La promesse de notre logeur fut tenue en trois étapes.
Il nous proposa, dans l’urgence, d’occuper une pièce dans les combles du château. La cellule comparable à celle d’une prison comportait une lucarne inaccessible à quatre mètres de haut. Les autres box étaient occupés par des célibataires hommes dans le même cas que nous mais tout heureux de se trouver en vadrouille dans un château. La toilette matinale se faisait au beau milieu d’un grenier sans aucun paravent et l’endroit tenait lieu de vaisselle également. Le reste, hors le sommeil, devait se faire là où l’on trouvait une table pour poser livres et cahiers. Nous avons passé une journée, sans y dormir la nuit.
Devant notre déception, l’ami maire adjoint nous promit de faire le nécessaire le plus rapidement possible. Un petit studio en ville fit notre affaire. Un endroit exigu avec une petite cuisine de deux mètres carrés et sans douche ni salle de bain. L’évier était l’endroit le plus visité entre vaisselle et toilette du matin à l’eau froide. La fenêtre servait de frigo pour le beurre et le lait. Nous avions déjà connu pire en plein Versailles, une année avec des toilettes dans le jardin. Le toit était percé, les jours de pluie nous y allions avec un parapluie. L’année suivante nous avions signé un bail à la va vite pour nous apercevoir qu’il n’y avait point de WC. Il fallait trouver un endroit pour jeter le seau hygiénique par mauvais temps pour ne rencontrer personne, la nuit bien tombée.

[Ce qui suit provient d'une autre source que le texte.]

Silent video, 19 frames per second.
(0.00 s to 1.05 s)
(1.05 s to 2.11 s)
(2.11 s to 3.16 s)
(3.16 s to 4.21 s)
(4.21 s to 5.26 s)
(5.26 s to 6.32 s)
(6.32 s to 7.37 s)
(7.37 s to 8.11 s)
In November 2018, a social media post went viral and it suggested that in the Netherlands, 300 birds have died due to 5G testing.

Une menuiserie toute proche avec des toilettes à la turque faisait l’affaire nuitamment. Cela a duré toute l’année avec diverses péripéties comme les draps qui moisissaient à l’humidité ambiante faute de chauffage.
Aux Mureaux, notre « appartement » étriqué constituait un luxe et une montée en grade en termes de logement. Nous attendions notre premier enfant qui devait naître bientôt. Attentif à notre condition, celui qui veillait sur nous réussit à nous faire accorder un appartement digne de ce nom dans une HLM sur le plateau de Bécheville à quelques centaines de mètres du château. Une nouvelle vie riche en rebondissements nous attendait, pas forcément faite de joyeux pas chassés…
L’endroit portait un nom bucolique : « Allée des Bouleaux ». Les habitations étaient cubiques ou parallélépipédiques ce qui est nettement moins poétique. Nous vivions au milieu des familles dont j’avais les enfants en rééducation. Mon métier consistait à venir en aide aux écoliers en difficulté après avoir raté un premier apprentissage. Avec eux, l’objectif était détourné puisqu’il s’agissait de faire une éducation complète. Les interventions scolaires ne reposaient pas sur un échec mais sur l’inexistence de tentative préalable d’un apprentissage. Tout était à faire. Certains enfants inadaptés à notre mode de vie, ne voyaient même pas qu’ils posaient le livre à l’envers… Leurs préoccupations étaient tout autres.
Dans l’immeuble, ce n’était que folklore. Le voisin du dessus guettait ma sortie pour taper à notre porte. Un jour alors que je rentrais chez moi, une femme sortit de chez elle comme une mygale de son terrier pour m’attraper par le bras. En un geste foudroyant, rapide comme l’éclair, je me suis retrouvé chez elle. Elle voulait me croquer. Avant que la porte se referme, la voisine de palier qui avait tout vu s’est précipitée à mon secours pour me faire libérer sur le champ. Les enfants parlaient de leurs nombreux tontons qui venaient voir leur mère, le tout raconté avec une satisfaction toute puérile.
On nous avait offert une poussette pour la naissance de notre enfant et nous la rangions dans une petite cave fermée avec un cadenas. Un matin, la porte était ouverte, il n’y avait rien à chiper… alors, par représailles, vengeance ou simplement bêtise notre premier cadeau était lacéré de coups de couteaux, quasiment inutilisable sinon à promener des stigmates immérités. Vous imaginez ma déception. J’étais connu pour venir en aide à leurs petits frères ou leurs petites sœurs.
Je livre un vécu dans sa stricte réalité sans porter de jugement. Mes débuts dans l’enseignement ne furent pas de tout repos… J’ai avancé sans jamais renoncer à mes convictions pour venir en aide à qui était en difficulté et je vous assure que j’en ai vu dans tous les états.
Voilà pour ceux qui pensent que la vie d’enseignant est un long fleuve pépère. Des vécus comme celui-ci, il y en a de toutes les couleurs. Et pour les non-enseignants, sans doute aussi. Nous sommes dans le même monde.